Segment Start: DATA SUPPLIED

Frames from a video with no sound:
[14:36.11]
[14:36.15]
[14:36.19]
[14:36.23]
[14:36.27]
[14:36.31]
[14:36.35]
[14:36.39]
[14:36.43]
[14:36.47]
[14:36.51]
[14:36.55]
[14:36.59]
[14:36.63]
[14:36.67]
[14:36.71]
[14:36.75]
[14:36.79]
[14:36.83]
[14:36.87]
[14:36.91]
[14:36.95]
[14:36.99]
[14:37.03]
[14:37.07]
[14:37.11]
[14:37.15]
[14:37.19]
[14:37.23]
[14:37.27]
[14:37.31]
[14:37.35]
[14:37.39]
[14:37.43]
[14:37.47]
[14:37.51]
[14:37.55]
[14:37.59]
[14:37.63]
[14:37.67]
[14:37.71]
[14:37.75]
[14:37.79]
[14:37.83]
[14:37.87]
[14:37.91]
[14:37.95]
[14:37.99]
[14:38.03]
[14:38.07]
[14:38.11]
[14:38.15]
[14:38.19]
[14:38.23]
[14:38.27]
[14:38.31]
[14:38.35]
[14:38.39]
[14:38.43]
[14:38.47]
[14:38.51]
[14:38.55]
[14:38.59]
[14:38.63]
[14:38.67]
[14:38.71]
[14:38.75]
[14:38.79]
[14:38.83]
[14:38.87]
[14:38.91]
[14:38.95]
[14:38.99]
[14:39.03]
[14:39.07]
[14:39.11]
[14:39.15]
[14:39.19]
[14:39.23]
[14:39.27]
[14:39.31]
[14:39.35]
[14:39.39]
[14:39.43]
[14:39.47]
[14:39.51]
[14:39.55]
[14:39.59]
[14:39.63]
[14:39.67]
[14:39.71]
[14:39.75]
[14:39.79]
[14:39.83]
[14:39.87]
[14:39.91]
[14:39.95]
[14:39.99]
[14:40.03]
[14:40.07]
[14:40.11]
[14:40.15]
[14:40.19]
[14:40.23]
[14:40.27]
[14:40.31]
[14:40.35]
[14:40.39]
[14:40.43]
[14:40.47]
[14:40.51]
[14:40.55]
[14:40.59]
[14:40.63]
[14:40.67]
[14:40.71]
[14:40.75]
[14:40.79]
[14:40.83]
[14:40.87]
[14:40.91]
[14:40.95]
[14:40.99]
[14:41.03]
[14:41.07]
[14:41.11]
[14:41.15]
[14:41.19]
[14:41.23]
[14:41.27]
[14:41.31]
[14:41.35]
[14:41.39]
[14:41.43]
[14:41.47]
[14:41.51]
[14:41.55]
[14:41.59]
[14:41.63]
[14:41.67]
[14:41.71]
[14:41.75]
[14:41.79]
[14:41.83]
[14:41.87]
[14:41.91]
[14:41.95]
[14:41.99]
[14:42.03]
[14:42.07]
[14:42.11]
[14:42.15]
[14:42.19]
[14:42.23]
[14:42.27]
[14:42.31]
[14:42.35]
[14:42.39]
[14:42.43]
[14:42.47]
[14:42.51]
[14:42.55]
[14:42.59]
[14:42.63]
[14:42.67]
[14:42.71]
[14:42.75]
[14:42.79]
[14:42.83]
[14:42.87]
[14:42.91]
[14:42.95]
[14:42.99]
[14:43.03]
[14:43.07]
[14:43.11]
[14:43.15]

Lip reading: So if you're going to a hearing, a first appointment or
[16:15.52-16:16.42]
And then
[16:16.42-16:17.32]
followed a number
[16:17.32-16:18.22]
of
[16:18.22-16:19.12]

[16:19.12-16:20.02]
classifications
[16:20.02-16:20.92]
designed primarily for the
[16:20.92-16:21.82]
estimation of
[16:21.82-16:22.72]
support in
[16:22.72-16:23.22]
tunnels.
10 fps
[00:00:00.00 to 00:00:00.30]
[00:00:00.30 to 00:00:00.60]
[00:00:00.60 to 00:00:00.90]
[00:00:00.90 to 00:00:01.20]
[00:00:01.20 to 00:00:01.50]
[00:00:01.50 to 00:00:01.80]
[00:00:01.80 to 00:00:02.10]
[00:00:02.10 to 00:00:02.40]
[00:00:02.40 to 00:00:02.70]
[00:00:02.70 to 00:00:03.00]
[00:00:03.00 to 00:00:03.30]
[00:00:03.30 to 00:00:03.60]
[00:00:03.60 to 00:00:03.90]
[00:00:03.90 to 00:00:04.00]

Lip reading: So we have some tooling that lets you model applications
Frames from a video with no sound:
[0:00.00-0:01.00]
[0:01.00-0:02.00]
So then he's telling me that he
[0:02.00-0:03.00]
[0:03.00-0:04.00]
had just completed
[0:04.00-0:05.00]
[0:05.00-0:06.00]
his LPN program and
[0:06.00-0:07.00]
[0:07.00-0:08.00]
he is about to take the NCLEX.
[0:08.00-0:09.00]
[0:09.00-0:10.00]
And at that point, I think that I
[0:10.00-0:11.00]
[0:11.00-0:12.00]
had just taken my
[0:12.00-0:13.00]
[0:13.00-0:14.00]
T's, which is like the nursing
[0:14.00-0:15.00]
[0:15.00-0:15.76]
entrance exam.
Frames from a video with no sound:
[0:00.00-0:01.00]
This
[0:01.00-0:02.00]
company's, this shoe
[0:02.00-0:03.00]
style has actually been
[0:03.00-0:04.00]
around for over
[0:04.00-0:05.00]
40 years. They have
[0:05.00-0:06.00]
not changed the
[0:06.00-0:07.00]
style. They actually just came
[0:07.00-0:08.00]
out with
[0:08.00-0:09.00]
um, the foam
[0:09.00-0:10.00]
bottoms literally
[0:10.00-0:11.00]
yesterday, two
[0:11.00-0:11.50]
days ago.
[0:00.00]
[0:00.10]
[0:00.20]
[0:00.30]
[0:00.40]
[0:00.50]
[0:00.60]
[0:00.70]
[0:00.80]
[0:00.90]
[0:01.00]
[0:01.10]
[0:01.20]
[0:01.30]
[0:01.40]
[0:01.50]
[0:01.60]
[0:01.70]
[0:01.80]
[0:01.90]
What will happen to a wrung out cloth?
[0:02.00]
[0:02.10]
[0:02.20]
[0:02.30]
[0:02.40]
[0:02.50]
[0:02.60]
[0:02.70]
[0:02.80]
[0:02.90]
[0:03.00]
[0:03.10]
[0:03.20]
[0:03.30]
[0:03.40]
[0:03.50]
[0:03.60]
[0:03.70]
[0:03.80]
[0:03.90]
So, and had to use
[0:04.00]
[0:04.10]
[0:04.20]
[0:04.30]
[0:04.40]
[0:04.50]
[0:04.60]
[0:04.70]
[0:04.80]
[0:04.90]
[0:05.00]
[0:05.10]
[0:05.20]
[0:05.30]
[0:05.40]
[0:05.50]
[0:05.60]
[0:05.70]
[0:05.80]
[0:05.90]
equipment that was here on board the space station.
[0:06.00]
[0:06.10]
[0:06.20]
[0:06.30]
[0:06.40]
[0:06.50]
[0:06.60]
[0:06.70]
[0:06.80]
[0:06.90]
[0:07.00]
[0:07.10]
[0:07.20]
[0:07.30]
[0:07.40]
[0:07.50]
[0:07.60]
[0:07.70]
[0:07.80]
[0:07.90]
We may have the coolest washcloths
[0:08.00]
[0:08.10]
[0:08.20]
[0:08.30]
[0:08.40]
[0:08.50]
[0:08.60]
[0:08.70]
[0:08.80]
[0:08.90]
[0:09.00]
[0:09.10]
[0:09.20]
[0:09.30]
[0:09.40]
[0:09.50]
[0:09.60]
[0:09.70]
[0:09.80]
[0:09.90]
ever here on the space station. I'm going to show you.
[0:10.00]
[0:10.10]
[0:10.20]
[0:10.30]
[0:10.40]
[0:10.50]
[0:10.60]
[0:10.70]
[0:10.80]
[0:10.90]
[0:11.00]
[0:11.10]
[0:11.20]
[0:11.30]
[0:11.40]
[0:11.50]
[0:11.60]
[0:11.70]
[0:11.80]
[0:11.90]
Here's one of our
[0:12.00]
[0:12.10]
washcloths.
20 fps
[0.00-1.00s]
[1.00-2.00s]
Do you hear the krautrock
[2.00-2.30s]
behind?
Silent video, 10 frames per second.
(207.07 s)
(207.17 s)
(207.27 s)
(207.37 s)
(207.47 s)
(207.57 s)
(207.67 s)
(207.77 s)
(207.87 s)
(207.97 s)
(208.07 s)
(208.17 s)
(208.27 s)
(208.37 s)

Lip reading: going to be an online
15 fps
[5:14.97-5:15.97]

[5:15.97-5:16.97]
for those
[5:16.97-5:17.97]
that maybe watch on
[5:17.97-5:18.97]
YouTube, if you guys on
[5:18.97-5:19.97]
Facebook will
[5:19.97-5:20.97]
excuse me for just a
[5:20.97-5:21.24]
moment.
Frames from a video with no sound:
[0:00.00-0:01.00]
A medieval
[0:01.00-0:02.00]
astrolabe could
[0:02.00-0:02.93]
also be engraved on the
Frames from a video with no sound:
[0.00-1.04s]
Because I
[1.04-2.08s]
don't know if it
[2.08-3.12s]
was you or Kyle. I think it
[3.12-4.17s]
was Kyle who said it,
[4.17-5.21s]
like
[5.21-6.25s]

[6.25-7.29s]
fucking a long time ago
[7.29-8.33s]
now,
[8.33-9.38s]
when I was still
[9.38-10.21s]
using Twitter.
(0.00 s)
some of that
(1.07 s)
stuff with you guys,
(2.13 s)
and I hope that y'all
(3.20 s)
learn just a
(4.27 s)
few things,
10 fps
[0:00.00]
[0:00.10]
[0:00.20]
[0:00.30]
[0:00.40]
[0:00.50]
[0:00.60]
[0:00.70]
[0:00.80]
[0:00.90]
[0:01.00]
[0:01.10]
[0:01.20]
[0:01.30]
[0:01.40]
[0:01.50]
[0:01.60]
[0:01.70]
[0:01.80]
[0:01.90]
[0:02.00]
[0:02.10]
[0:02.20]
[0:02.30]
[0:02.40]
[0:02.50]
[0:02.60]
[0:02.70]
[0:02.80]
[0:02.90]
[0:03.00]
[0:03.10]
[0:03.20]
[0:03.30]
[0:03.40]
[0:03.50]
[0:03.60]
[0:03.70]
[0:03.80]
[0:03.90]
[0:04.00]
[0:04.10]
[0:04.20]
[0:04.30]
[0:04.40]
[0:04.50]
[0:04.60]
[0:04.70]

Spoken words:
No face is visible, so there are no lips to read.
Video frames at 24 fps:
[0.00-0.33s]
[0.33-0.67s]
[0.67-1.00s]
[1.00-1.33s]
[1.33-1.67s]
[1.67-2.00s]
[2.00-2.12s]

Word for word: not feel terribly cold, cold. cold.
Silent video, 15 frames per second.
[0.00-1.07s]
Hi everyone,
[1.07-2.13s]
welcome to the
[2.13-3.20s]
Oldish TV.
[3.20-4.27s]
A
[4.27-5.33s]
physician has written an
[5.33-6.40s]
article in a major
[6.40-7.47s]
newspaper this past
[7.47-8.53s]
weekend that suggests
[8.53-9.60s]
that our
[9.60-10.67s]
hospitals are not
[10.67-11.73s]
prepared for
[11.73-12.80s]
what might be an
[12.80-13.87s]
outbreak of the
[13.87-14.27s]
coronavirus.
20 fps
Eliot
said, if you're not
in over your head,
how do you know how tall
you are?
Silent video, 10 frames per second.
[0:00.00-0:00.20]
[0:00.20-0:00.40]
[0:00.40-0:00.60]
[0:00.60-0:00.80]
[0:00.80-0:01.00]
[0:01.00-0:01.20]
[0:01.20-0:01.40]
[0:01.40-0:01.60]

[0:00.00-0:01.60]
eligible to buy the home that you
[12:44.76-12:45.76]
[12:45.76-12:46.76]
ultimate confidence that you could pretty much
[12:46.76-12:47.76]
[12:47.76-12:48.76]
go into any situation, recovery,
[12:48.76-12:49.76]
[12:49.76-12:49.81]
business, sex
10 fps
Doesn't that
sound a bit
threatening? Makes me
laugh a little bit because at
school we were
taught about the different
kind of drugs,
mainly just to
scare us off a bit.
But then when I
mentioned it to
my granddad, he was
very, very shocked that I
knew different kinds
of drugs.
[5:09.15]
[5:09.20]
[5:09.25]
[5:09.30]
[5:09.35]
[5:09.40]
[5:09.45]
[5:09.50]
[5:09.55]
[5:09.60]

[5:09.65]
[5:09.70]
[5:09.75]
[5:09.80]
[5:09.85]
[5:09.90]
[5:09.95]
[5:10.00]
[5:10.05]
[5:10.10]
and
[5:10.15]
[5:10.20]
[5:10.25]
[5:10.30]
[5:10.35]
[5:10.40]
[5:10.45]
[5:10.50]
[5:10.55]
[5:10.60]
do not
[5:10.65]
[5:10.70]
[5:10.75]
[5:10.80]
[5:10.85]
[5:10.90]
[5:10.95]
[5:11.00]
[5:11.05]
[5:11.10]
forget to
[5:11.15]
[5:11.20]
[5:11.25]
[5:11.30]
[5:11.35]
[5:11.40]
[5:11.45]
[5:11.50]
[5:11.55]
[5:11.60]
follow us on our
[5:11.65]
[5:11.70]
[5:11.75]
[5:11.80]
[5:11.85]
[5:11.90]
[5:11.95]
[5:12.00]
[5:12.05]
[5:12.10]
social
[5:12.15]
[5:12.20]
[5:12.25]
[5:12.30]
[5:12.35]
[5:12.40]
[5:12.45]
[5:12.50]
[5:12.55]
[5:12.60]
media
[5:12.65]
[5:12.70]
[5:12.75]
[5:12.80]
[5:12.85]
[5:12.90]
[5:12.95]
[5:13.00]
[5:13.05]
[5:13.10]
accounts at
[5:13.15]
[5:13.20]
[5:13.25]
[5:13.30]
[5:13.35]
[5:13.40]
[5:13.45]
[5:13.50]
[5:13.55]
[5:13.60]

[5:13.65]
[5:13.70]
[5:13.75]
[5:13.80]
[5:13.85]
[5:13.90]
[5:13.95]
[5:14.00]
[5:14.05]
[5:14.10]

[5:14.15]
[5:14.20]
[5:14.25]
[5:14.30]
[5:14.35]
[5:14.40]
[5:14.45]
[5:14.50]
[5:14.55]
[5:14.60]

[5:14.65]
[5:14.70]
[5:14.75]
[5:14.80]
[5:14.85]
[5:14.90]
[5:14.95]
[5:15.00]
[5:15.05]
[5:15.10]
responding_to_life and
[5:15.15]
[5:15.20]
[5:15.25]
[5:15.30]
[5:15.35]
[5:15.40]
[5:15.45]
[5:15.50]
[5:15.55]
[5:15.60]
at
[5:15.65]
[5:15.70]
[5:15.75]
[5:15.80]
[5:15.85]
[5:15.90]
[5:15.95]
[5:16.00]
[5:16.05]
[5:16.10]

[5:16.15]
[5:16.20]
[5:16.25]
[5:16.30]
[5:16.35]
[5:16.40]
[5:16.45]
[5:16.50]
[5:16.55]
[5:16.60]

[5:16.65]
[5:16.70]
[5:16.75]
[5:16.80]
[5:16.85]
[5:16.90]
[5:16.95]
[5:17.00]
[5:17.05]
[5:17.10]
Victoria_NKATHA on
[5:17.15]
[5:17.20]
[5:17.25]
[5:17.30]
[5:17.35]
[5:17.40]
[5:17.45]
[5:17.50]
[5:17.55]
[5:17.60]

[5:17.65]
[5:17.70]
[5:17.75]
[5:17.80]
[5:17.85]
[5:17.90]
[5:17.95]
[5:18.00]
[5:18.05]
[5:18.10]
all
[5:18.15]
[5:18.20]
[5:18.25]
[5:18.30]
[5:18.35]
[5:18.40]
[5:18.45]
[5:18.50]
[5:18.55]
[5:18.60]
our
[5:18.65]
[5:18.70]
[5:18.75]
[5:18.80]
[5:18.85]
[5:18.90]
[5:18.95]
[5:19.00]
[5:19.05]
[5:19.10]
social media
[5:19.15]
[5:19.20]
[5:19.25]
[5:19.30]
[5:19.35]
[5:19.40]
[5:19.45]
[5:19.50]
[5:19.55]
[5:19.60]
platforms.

Segment End: DATA SUPPLIED

HOW TO COMPLETE THIS TASK:
Counting only lines above that contain the string "reading", report how many there are and write nothing further.

ANSWER:
3